I can't help but suspect the flood of porn, spam, racism, and hostility you get if you leave any method on a forum open is at least partially driven by political operatives who poison your archives, and then when you fix it, they can say, "hey, so you're the one responsible here, we need this favour from you, and if you don't give it to us, we are going to make sure your name is synonymous with all this content we may or may not have posted. Such bad luck."
This is a fascinating read, and should be printed and kept in the Library of Congress as a mile marker. The arguments the article makes and suppositions for how large communities eventually devolve describe perfectly what I'm seeing today; more peers turning away from social media and back towards smaller forums, abandoning followers/followings in favor of small, intimate and personable group chats on services like Signal, Telegram.
slashdot and kuro5hin's leadership decisions directly led to the downfall of their communities, as did dig.
Rusty's fundraiser was a kick in the nuts to some of the last people trying to keep k5 alive and functioning. He hadn't wanted a "community" so much as caught one by accident when Slashdot went full cult.
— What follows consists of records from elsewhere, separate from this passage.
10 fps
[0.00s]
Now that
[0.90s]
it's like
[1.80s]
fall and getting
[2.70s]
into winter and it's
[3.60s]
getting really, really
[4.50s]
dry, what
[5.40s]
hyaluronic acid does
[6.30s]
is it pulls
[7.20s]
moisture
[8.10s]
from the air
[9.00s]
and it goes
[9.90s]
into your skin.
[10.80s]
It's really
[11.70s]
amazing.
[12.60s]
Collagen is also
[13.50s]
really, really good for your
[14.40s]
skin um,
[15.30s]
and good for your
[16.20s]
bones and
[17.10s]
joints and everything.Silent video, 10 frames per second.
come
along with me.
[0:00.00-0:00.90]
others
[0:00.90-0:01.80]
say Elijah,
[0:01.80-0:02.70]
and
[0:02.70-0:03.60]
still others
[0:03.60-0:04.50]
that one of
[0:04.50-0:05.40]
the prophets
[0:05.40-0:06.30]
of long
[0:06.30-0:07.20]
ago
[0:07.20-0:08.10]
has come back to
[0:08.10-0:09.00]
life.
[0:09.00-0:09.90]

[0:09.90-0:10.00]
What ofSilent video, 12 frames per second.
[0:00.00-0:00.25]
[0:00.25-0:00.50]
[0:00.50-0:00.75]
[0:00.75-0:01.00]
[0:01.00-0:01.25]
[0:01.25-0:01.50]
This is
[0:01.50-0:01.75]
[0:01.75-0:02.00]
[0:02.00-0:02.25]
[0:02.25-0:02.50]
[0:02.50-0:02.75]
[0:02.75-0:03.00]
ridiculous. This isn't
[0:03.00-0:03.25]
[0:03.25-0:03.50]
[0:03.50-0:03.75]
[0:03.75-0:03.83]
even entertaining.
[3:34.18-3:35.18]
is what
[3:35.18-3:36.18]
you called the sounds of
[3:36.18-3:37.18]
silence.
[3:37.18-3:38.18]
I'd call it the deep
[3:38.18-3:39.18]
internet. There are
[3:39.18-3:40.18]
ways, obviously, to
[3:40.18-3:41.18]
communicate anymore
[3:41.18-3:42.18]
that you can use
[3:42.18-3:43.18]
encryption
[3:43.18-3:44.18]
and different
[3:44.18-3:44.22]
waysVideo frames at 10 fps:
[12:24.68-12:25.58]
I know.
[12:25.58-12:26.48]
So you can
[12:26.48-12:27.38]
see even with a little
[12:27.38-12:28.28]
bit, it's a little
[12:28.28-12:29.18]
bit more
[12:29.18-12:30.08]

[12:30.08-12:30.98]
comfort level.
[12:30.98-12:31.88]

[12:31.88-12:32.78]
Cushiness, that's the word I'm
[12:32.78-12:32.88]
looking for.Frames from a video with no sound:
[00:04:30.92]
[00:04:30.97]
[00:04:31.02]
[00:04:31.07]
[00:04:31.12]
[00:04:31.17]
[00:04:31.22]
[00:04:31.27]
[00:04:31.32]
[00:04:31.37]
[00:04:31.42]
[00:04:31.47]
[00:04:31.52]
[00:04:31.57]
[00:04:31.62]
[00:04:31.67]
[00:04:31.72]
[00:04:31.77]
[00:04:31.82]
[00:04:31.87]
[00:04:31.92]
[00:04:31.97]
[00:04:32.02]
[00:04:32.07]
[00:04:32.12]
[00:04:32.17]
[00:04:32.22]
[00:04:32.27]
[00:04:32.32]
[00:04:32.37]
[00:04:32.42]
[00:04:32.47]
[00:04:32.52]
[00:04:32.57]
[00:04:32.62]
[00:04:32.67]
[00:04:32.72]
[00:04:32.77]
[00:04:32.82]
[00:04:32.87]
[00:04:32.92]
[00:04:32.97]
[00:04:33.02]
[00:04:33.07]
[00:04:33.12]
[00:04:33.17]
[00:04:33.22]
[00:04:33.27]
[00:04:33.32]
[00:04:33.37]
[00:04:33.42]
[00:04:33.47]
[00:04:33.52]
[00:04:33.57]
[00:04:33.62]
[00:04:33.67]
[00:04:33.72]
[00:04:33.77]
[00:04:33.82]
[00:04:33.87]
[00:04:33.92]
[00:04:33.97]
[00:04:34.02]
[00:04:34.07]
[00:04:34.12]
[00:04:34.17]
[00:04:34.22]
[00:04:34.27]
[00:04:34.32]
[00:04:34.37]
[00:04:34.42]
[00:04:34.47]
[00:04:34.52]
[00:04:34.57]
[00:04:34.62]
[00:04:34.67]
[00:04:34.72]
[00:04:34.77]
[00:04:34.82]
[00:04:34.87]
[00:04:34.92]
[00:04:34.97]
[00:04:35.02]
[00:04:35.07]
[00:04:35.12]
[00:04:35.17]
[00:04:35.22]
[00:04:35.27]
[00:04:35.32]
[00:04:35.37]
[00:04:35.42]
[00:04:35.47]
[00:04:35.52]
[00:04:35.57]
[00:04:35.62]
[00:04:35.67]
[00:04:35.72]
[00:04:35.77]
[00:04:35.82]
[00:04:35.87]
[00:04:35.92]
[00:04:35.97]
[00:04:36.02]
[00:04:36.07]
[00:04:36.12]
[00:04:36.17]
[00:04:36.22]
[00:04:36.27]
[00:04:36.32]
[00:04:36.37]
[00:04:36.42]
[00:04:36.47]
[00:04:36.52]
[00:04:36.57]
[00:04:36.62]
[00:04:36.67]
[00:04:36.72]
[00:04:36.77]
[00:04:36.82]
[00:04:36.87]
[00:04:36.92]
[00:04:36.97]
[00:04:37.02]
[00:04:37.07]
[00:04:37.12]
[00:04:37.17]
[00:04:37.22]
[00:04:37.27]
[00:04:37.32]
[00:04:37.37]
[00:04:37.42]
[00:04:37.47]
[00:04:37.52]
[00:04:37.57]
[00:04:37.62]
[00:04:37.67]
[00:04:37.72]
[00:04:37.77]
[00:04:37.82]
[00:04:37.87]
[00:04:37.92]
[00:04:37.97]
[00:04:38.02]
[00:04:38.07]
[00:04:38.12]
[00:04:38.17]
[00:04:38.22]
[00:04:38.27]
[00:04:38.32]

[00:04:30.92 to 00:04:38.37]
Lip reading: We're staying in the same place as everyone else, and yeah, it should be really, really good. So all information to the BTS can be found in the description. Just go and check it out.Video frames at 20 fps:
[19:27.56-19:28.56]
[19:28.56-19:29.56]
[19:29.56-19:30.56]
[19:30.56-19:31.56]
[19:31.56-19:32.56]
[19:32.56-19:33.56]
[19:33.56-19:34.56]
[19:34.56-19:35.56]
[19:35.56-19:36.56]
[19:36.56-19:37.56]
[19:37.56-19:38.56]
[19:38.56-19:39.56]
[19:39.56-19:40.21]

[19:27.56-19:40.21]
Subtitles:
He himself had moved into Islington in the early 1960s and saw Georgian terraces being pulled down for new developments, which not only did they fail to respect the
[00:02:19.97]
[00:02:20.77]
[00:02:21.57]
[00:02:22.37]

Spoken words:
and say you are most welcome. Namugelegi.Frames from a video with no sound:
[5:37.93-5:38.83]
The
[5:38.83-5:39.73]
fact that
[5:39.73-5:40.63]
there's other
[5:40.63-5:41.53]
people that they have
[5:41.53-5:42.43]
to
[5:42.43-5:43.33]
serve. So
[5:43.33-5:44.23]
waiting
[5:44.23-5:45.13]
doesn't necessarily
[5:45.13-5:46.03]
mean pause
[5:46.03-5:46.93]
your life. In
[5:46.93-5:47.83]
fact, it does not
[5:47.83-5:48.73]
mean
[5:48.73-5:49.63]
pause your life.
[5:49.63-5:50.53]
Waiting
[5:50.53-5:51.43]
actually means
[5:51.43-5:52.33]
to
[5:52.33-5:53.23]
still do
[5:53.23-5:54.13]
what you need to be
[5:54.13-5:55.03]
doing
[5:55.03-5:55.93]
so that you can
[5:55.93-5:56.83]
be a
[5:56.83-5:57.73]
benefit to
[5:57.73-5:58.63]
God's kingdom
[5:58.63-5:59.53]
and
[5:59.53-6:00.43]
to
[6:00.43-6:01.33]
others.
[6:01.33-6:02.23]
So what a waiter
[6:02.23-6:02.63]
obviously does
I've always thought that the SXSW trip showed them what being a "media darling" was going to be about, and they bailed out of that as quickly and safely as they could.
This was an incredibly enriching read. It's too sad that such an article results in much fewer comments on HN than less insightful but more provocative ones.
My main question is, since this was published in 2009, has anyone tried to apply these recommendations? And if so, what has been the result? A priori it sounds like a very plausible model, but it needs to be tested.
There isn't really a principled or ideological way to approach managing that small core. The only models that seem to work well are to form a community around a powerful dictator who gets to eject people from the core group (a moderator in the online setting, owner in the corporate setting, leader in a social setting, etc). Then pick one option out of:
1. Maintain a rigid and traditionalist culture that tries to keep the core pure of external ideas (I argue academia is a good example of this).
2. The hydra of democracy that lurches between catastrophe and farce, somehow usually getting good results as people rapidly reorganise around what works for them.
3. Collapse when the core group becomes corrupted or moves on.